The body of a kidnapped American peace activist was found bound and shot in Baghdad, police said on Saturday. Sunni Arab and Shia political leaders, struggling to break a deadlock over the formation of a national unity government, held coalition talks for the first time since the bombing of an important Shia mosque set off a wave of sectarian violence.
Reprisal killings, which cost hundreds of lives and plunged Iraq into its worst crisis since US-led forces invaded three years ago, prompted Sunni parties to boycott negotiations.
Police said Tom Fox, kidnapped in November with three colleagues by a group calling itself the Swords of Truth, was discovered on Thursday with his hands tied and a single gunshot wound to the head at a garbage dump in western Baghdad.
Fox, who had been in Iraq to campaign against the "dehumanisation" of the US occupation, appeared to have been beaten with electric cables before his death, according to a policeman who found the body beside a railway line.
The kidnappers - one of many armed groups that have seized more than 200 foreigners and thousands of Iraqis since the US-led invasion - had threatened to kill the four, members of the Christian Peacemaker Teams, unless US forces and the Iraqi authorities freed all prisoners in their custody.
A US embassy spokeswoman said Fox's body was on its way back to the United States. She had no comment on his death.

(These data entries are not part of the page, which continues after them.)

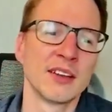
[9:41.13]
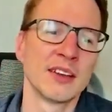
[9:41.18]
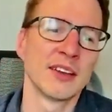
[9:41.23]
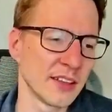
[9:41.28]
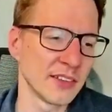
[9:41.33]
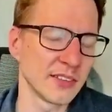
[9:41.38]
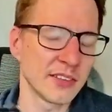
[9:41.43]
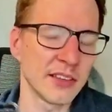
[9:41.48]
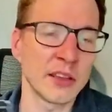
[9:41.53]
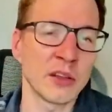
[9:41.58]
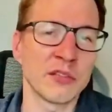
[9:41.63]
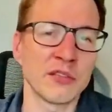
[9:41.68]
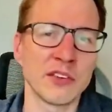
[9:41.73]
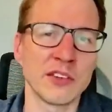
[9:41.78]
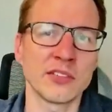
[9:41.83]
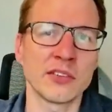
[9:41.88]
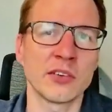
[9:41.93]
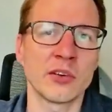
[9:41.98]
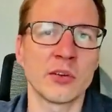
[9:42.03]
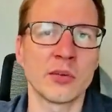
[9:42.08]
It's like a
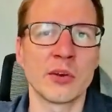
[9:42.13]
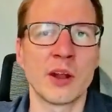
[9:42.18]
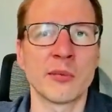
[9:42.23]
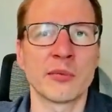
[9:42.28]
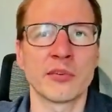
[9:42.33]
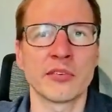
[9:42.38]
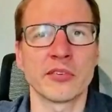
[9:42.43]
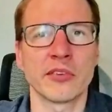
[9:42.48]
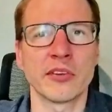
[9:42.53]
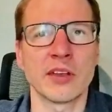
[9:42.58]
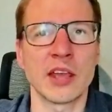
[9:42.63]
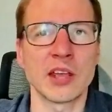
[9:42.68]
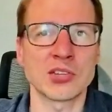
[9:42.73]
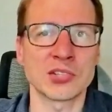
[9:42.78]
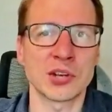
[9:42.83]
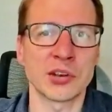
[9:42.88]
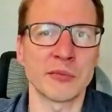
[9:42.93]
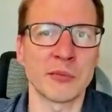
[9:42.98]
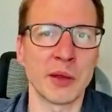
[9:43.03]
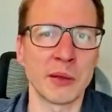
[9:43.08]
physical
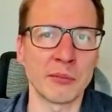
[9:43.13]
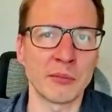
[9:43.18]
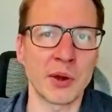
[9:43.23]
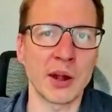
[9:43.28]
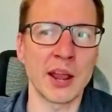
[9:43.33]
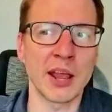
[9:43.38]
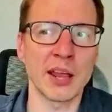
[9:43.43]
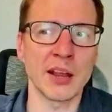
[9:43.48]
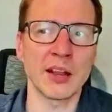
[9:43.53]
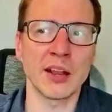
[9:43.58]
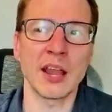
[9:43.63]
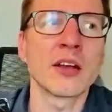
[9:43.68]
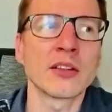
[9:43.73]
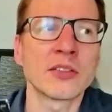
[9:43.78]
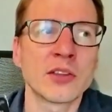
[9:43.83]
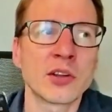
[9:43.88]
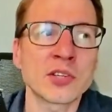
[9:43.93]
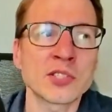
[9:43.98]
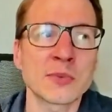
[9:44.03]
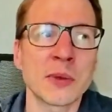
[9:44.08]
representation of my brain.
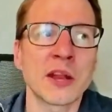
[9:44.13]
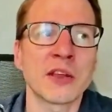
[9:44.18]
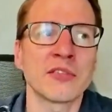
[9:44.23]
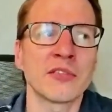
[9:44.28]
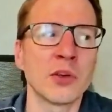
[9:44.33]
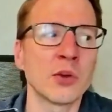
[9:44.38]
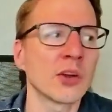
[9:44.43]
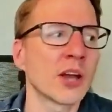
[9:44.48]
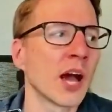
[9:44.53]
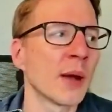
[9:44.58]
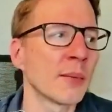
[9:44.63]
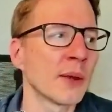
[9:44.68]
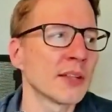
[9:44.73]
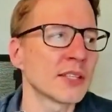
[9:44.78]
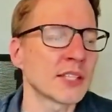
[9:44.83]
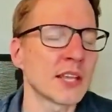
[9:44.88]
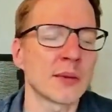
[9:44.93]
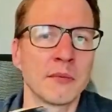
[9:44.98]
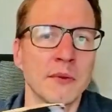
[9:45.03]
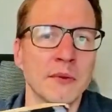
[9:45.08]
There's been a few
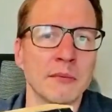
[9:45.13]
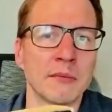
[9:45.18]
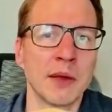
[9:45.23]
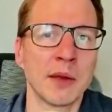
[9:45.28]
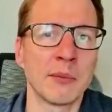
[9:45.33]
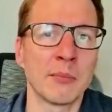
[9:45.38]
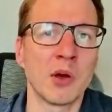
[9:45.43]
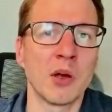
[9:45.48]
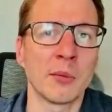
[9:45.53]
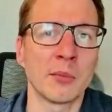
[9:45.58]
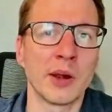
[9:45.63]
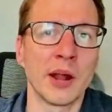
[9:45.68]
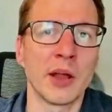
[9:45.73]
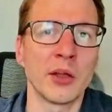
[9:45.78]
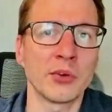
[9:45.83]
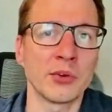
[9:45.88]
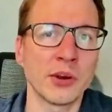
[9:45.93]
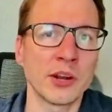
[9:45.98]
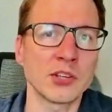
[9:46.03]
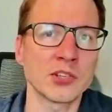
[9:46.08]
comments on my Palmer
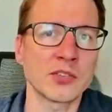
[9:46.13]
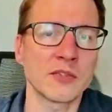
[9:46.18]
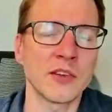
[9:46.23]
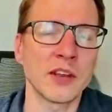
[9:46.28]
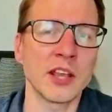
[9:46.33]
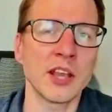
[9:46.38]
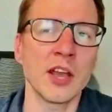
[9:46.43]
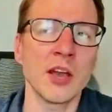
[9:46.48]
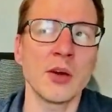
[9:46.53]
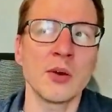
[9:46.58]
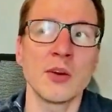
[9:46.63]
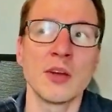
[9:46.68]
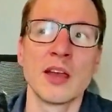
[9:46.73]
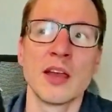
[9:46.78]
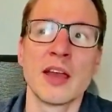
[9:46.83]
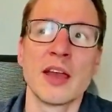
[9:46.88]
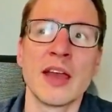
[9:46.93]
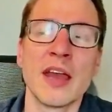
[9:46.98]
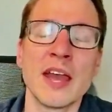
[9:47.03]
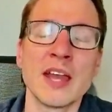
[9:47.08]
Eldritch video.
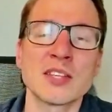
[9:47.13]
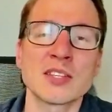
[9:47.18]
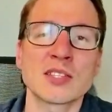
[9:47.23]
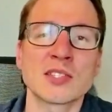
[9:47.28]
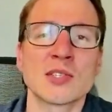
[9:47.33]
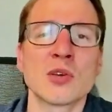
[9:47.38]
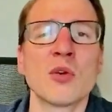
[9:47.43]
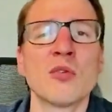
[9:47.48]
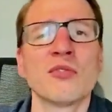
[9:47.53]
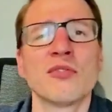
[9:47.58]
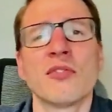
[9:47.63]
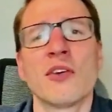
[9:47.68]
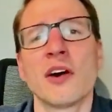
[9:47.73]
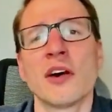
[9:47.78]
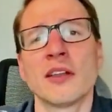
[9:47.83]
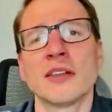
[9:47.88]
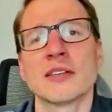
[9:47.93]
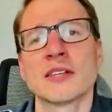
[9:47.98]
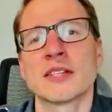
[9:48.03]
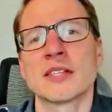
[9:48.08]
It's so
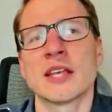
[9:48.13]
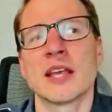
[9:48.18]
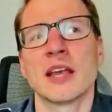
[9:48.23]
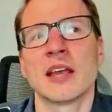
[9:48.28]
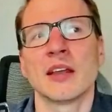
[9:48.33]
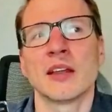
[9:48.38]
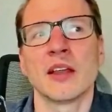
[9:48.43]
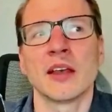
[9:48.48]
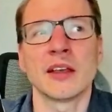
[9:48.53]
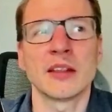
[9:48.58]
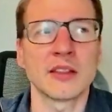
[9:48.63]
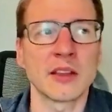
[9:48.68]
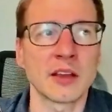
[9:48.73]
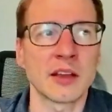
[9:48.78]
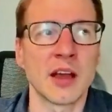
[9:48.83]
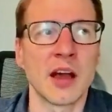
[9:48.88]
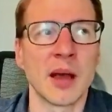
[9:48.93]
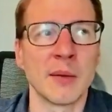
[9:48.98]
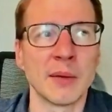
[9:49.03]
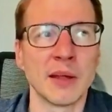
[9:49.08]
fun seeing like the
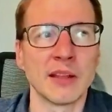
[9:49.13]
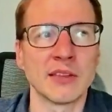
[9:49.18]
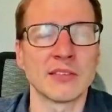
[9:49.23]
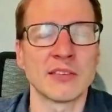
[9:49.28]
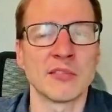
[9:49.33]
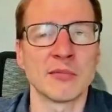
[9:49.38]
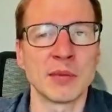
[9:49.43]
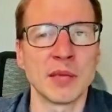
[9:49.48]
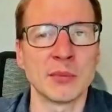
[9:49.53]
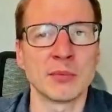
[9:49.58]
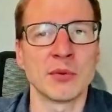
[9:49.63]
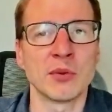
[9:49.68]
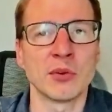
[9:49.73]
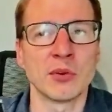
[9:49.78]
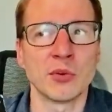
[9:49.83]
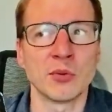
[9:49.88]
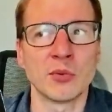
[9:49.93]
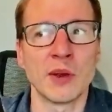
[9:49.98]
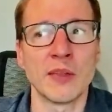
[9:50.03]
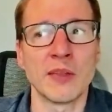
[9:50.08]
comments of people
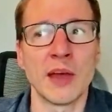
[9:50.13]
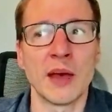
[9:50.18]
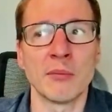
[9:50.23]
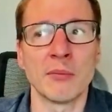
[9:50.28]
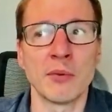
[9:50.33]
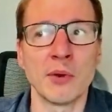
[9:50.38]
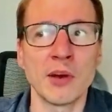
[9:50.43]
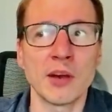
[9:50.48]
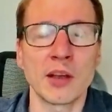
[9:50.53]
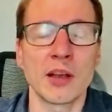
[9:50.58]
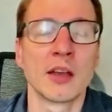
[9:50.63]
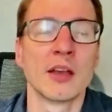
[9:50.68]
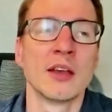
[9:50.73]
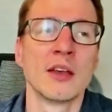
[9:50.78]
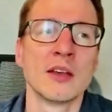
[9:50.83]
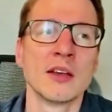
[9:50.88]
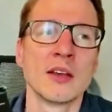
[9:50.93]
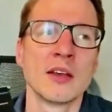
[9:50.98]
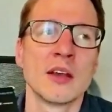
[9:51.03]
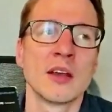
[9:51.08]
who read that book.
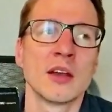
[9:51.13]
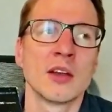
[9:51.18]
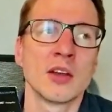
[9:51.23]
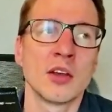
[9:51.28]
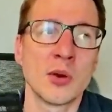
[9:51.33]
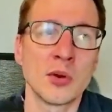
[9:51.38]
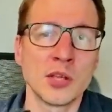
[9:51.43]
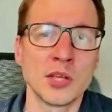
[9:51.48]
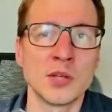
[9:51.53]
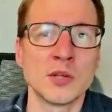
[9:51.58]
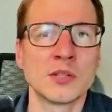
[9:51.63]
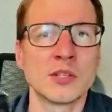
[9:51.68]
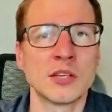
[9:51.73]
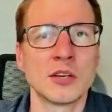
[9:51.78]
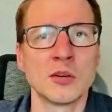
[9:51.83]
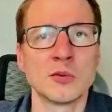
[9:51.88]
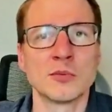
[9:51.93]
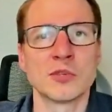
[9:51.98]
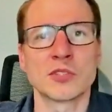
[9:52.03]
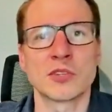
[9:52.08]
Go to
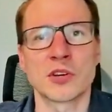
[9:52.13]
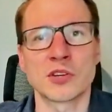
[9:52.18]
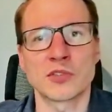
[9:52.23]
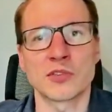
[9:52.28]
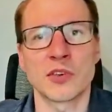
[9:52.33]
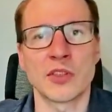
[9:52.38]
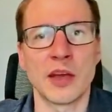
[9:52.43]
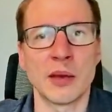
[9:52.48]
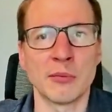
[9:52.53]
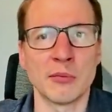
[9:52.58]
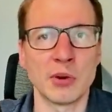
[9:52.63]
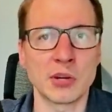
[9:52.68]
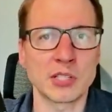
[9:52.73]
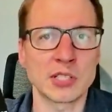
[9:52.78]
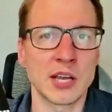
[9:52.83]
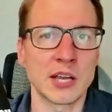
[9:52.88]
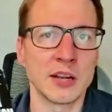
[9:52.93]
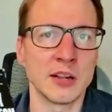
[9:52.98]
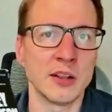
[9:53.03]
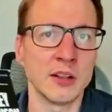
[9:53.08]
YouTube, search for that book
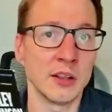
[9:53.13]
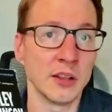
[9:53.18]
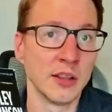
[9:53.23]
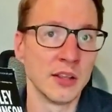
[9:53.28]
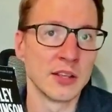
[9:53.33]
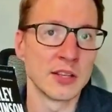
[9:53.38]
title.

Iraq's divided political leaders are deadlocked over a new prime minister that has stalled the formation of a US- sponsored national unity government of Shias, Sunnis and Kurds, seen by Washington as essential to calm tensions.
One day after President Jalal Talabani postponed the first session of parliament until March 19 to give parties more time to agree on key posts, leaders from the ruling Shia Alliance and the Iraqi Accordance Front, the biggest Sunni Arab political grouping, held substantive talks to try to end the impasse.
On Saturday, gunmen killed a senior editor for Iraqi state television and his driver in Baghdad. Amjad Hameed was the second Iraqi journalist to be killed in a week.